### WHAT THE TASK REQUIRES:
The expected output is exactly the lines below, starting at the line with "[00:25:03.07 to 00:25:04.07]" and ending at the line with "[00:00:11.00 to 00:00:12.00]", both included; no other line belongs in it.

----------------------------------------

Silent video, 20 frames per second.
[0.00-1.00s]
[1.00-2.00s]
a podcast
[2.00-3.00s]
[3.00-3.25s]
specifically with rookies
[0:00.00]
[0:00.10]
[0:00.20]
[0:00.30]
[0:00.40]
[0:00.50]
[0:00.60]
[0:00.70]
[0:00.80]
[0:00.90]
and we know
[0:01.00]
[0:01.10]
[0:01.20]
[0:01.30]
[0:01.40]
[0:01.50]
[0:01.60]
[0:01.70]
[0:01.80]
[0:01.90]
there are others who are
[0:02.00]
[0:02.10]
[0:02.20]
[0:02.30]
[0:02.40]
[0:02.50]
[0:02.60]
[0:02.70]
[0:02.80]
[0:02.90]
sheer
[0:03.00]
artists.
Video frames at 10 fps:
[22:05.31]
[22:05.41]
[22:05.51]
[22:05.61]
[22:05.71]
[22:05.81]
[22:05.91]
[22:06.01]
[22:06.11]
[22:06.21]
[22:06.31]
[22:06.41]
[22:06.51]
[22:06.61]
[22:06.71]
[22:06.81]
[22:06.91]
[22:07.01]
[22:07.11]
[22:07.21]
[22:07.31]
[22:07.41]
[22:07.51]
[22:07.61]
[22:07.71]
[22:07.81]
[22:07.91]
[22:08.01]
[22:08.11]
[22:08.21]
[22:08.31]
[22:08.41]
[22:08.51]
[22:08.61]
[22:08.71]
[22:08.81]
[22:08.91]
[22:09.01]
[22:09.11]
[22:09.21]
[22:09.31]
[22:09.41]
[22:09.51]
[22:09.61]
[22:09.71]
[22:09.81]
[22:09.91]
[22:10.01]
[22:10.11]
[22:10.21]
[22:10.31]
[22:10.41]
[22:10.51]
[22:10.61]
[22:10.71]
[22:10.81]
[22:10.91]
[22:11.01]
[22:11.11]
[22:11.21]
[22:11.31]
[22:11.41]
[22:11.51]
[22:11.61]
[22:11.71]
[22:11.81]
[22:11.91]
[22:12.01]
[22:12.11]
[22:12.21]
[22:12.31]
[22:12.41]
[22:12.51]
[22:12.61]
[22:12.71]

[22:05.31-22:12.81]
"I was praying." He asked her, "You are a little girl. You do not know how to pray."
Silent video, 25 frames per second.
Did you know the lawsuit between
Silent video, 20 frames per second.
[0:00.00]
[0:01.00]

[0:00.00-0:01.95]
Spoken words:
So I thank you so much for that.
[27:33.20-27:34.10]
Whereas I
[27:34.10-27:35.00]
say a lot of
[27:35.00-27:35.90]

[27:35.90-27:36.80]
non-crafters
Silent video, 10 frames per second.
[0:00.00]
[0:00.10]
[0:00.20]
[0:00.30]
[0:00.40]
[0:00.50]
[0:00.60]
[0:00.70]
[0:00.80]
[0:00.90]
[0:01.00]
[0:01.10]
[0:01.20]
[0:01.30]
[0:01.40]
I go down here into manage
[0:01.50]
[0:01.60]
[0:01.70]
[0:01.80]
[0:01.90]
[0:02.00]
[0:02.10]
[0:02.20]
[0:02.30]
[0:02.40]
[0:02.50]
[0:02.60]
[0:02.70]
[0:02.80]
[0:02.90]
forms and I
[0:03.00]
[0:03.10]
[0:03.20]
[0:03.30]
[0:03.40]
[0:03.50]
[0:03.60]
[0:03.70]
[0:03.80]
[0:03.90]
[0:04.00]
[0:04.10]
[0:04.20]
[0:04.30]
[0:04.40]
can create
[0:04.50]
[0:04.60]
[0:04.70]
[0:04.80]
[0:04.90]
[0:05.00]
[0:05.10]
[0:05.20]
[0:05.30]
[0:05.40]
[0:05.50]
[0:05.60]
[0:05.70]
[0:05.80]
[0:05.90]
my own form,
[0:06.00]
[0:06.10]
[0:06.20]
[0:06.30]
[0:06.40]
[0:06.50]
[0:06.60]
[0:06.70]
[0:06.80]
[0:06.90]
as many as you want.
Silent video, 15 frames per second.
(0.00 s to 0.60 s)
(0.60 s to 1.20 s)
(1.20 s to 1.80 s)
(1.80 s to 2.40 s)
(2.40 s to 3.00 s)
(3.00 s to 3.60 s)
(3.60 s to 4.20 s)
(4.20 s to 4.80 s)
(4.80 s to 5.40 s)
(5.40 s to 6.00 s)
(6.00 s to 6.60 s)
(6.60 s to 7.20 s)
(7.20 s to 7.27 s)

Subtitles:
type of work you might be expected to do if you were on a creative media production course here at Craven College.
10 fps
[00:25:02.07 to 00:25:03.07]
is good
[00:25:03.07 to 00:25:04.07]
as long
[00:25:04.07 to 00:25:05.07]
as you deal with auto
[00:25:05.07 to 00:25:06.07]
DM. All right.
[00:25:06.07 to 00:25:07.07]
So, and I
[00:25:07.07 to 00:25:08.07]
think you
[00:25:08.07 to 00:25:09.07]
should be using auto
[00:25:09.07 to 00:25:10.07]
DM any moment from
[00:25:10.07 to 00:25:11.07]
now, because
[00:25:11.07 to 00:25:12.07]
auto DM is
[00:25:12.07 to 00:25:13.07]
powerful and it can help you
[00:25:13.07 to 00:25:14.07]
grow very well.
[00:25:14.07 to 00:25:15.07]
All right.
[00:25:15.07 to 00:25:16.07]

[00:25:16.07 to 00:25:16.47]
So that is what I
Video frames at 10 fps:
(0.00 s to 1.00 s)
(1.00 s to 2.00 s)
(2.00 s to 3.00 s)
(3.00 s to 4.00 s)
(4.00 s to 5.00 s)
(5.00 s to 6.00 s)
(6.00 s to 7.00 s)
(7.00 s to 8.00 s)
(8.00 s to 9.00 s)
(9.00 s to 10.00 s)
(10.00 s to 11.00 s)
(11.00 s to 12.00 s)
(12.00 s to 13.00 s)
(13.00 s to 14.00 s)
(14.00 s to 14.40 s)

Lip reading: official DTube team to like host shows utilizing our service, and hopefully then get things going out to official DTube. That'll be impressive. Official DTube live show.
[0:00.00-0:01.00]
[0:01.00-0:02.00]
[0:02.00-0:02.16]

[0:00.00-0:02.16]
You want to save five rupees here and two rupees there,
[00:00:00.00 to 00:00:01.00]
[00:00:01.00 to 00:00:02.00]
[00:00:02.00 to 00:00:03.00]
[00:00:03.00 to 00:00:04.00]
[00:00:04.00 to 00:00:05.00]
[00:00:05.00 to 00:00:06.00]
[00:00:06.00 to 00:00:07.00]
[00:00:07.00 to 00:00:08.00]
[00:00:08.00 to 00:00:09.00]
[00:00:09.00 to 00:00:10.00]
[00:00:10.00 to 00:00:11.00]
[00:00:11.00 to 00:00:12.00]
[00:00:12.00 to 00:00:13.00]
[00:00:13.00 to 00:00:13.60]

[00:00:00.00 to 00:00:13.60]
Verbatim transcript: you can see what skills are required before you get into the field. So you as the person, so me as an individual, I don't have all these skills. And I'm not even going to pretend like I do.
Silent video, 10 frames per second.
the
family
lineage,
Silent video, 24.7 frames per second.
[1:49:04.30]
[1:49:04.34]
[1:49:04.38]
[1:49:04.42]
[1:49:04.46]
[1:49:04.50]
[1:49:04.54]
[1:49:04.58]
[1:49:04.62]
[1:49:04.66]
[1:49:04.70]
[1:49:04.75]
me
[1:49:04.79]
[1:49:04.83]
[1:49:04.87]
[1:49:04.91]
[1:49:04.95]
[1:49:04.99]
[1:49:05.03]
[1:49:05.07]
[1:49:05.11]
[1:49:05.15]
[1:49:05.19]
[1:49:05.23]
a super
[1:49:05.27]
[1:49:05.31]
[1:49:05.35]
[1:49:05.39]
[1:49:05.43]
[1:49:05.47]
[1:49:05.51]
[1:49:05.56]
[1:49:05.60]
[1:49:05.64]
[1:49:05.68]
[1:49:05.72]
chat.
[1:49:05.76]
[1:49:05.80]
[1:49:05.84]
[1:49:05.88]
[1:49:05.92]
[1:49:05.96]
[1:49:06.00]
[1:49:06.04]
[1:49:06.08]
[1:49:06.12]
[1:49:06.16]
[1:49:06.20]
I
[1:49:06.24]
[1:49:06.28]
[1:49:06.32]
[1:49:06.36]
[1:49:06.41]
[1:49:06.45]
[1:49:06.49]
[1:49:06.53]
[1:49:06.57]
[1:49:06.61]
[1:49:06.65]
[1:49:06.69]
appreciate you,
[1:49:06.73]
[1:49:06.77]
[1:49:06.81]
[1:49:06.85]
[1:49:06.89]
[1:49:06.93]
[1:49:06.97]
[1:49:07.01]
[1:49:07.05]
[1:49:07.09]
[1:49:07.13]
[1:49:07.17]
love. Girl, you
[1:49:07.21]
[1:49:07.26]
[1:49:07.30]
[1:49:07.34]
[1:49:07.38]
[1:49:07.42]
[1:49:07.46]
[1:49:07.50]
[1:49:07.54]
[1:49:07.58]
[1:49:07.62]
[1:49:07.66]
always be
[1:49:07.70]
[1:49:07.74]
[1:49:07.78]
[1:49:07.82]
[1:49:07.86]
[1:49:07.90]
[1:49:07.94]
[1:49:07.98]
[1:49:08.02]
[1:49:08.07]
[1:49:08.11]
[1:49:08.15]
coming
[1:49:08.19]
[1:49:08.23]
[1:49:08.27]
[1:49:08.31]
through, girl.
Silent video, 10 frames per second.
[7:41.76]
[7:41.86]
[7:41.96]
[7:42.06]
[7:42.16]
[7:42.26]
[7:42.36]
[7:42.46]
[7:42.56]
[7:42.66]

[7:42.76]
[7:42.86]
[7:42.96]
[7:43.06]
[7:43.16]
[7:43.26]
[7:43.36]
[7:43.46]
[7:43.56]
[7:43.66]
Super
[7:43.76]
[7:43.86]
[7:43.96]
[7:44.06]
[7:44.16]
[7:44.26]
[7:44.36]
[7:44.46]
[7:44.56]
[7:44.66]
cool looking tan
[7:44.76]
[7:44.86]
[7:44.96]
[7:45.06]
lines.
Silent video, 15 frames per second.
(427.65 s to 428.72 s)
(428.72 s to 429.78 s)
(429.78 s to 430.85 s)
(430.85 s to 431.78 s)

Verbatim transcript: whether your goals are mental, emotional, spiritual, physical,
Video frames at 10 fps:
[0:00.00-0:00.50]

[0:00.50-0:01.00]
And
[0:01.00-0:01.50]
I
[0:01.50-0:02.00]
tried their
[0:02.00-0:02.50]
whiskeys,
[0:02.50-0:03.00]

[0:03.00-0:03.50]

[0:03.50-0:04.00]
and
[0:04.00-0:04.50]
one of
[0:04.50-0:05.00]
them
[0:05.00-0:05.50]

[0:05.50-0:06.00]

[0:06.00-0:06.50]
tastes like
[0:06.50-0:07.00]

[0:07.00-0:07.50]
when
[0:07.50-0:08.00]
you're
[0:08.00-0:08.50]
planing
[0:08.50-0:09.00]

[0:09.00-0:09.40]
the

----------------------------------------

### RESPONSE FOR THIS EXERCISE:
[00:25:03.07 to 00:25:04.07]
as long
[00:25:04.07 to 00:25:05.07]
as you deal with auto
[00:25:05.07 to 00:25:06.07]
DM. All right.
[00:25:06.07 to 00:25:07.07]
So, and I
[00:25:07.07 to 00:25:08.07]
think you
[00:25:08.07 to 00:25:09.07]
should be using auto
[00:25:09.07 to 00:25:10.07]
DM any moment from
[00:25:10.07 to 00:25:11.07]
now, because
[00:25:11.07 to 00:25:12.07]
auto DM is
[00:25:12.07 to 00:25:13.07]
powerful and it can help you
[00:25:13.07 to 00:25:14.07]
grow very well.
[00:25:14.07 to 00:25:15.07]
All right.
[00:25:15.07 to 00:25:16.07]

[00:25:16.07 to 00:25:16.47]
So that is what I
Video frames at 10 fps:
(0.00 s to 1.00 s)
(1.00 s to 2.00 s)
(2.00 s to 3.00 s)
(3.00 s to 4.00 s)
(4.00 s to 5.00 s)
(5.00 s to 6.00 s)
(6.00 s to 7.00 s)
(7.00 s to 8.00 s)
(8.00 s to 9.00 s)
(9.00 s to 10.00 s)
(10.00 s to 11.00 s)
(11.00 s to 12.00 s)
(12.00 s to 13.00 s)
(13.00 s to 14.00 s)
(14.00 s to 14.40 s)

Lip reading: official DTube team to like host shows utilizing our service, and hopefully then get things going out to official DTube. That'll be impressive. Official DTube live show.
[0:00.00-0:01.00]
[0:01.00-0:02.00]
[0:02.00-0:02.16]

[0:00.00-0:02.16]
You want to save five rupees here and two rupees there,
[00:00:00.00 to 00:00:01.00]
[00:00:01.00 to 00:00:02.00]
[00:00:02.00 to 00:00:03.00]
[00:00:03.00 to 00:00:04.00]
[00:00:04.00 to 00:00:05.00]
[00:00:05.00 to 00:00:06.00]
[00:00:06.00 to 00:00:07.00]
[00:00:07.00 to 00:00:08.00]
[00:00:08.00 to 00:00:09.00]
[00:00:09.00 to 00:00:10.00]
[00:00:10.00 to 00:00:11.00]
[00:00:11.00 to 00:00:12.00]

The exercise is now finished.